The webcam on/off conundrum
Here’s a story you may have missed last week:
In short, an employee was asked to keep his webcam on all day for a training program and refused, citing a violation of his privacy rights. The Dutch court (where the case was brought as that’s where the employee lives) agreed with him. They referred to Article 8 of the European Convention on Human Rights which talks to the conditions attached to observing employees. For their part, the employer argued that it’s no different than being in the office for the session, but to no avail.
Now… you’re likely to fall into two camps when reading this:
- ‘That’s outrageous! He’s an employee of the company and if they say he has to have his camera on, he has to have his camera ON, end of.’
- ‘That’s brilliant, good for him!’ I’m going to do that if my company asks me to do the same.’
It’s worth mentioning that had the employee actually been based in Florida then he would have lost his case as (and as the article notes) you can get fired for breathing heavily, wearing a loud shirt and many other things in most states of the US, but I digress.
The argument about cameras off/on has been raging for the last couple of months and speaks to the changing nature of culture in the post-pandemic, experimental-hybrid age. It’s definitely the question I’m asked the most after speeches or during culture workshops and of course, it can be easily rectified. It just needs some common sense, increased trust, a growth mindset and, in some instances, a behaviour change. Yep, it’s as easy as that.
I’m not going to discuss the history of video conferencing, the problem of Zoom fatigue (yes, it’s real) or why your video interactions would be much better with cat filters. Instead I’m going to pose some questions for you to ask of yourselves:
- Why do you want to see people in the first place? Just because you have the capability for video doesn’t mean that you have to use it all the time. Some of us remember the halcyon days huddled around a dark grey audio box that resembled a miniature Eastern European airport, shouting at the top of our voices or asking people to move closer to the terminal. I don’t remember work not getting done as a result of not being able to see them. So when you’re setting up your interaction ask yourself whether it’s necessary to have cameras on at all or just use audio and specify that in the calendar invite.
- Why do you want cameras on all the time? OK, so you’ve decided that it will be useful for people to see each other, but why all the time? Most video conference tools don’t have the capacity to show everyone’s picture at the same time, so wouldn’t it be better for people to enable their cameras when they’re working in small groups or else when they’re asked to contribute? Again, it just needs to be specified in the invitation that that’s the expectation
- Are your trust issues the real problem? Tough one this as your first answer will probably be ‘how dare you, no, it’s definitely not me!’ (cough Dunning Kruger cough). But be honest with yourself — and I totally understand — is the fact that you can’t actually see people at work causing you a problem? After all, that’s how most of us have worked all of our lives, so it’s only right that you’d feel uncomfortable with the change. But instead of thinking the worst of people, how about you try thinking the best of them instead, you might be pleasantly surprised?
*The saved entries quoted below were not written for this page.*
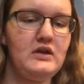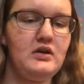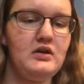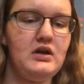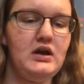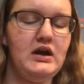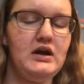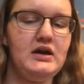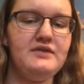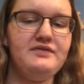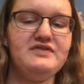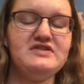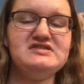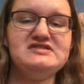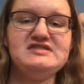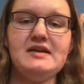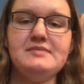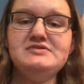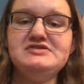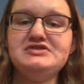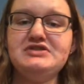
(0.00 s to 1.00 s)
For
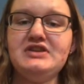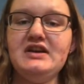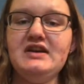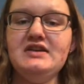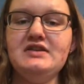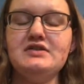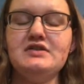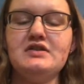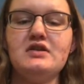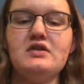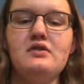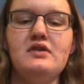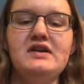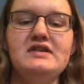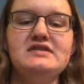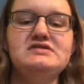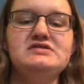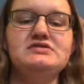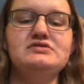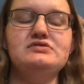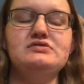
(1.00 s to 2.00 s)
substrate, you're
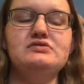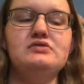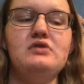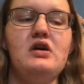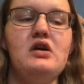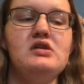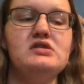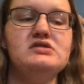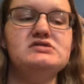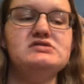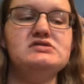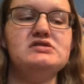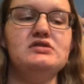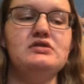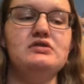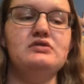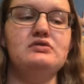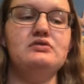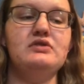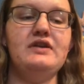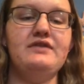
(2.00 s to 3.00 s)
going to
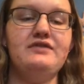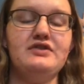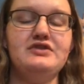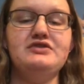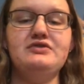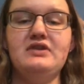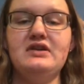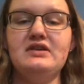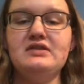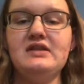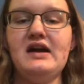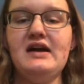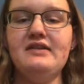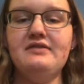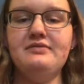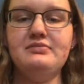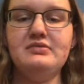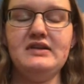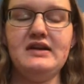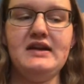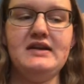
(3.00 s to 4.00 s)
also, if you're doing
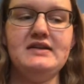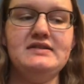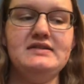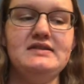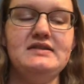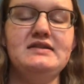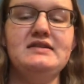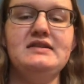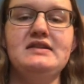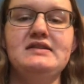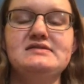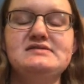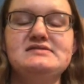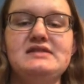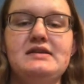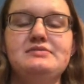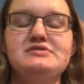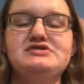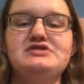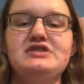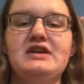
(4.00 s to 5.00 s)
live planted in
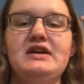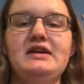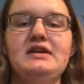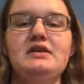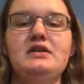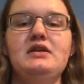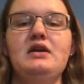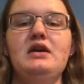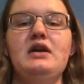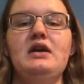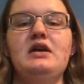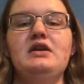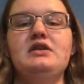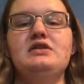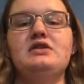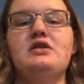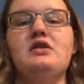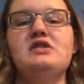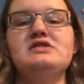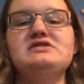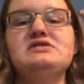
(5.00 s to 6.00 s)
substrate,
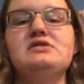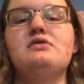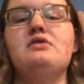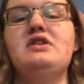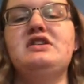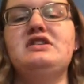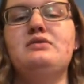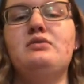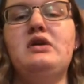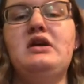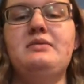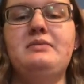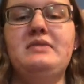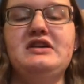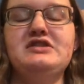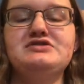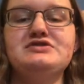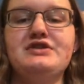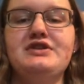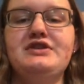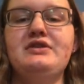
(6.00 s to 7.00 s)
you're also going to want to
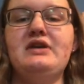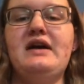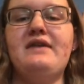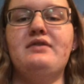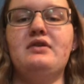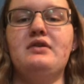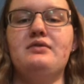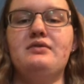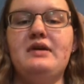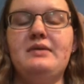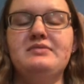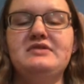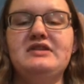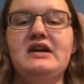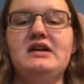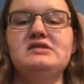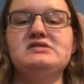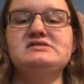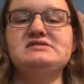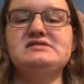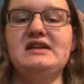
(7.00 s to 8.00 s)
make sure you have a
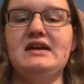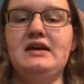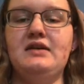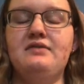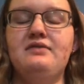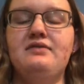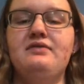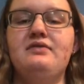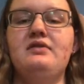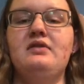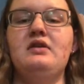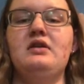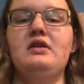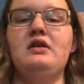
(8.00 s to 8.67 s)
reptile safe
- Are you rubbish at setting expectations? Not just about cameras on/off, but also about the expected outputs? After all, this could be the driver for number 3 above. You’re rubbish about setting expectations, they don’t deliver to the expectations that you haven’t set and consequently you don’t trust them to deliver. What’s stopping you developing this much needed skill to ensure that you’re never disappointed with the outcome?
- Do you enjoy monitoring your employees’ electronic activity? I know, it sounds ludicrous, but some managers/organisations do. They waste countless hours looking at how long the little green Teams light is on, or wondering why they’re not ‘online’ or answering their emails (it’s an asynchronous communication tool, people!). Monitoring employees — unless you have evidence that they’re involved in fraudulent or illegal activity of course — is an insidious practice. It’s undermining your culture and you should stop it straight away. Which is more of an order, than a question, sorry about that.
- Are you keeping your camera off because you want to hide? It would be wrong of me to compile this list without at least considering the option that there are some people out there who just don’t want to be part of a team, put a shift in or do anything else that connects them to other humans. If this is you (and to be clear even the most extreme introverts understand that being part of a team means being visible and contributing) then you need to ask yourself whether this is the right job for you or whether it’s time to start your own thing and be the master of your own video calls?
What we don’t want, however, is for organisations to start creating policies and procedures around whether cameras are on or off. This is just another example of where common sense, consistency of approach, and a willingness from employees to be flexible, is the key to success, not mandating an approach that people will ultimately find a way around.
What’s your organisation doing around the webcam on/off conundrum? And what would you add to this list?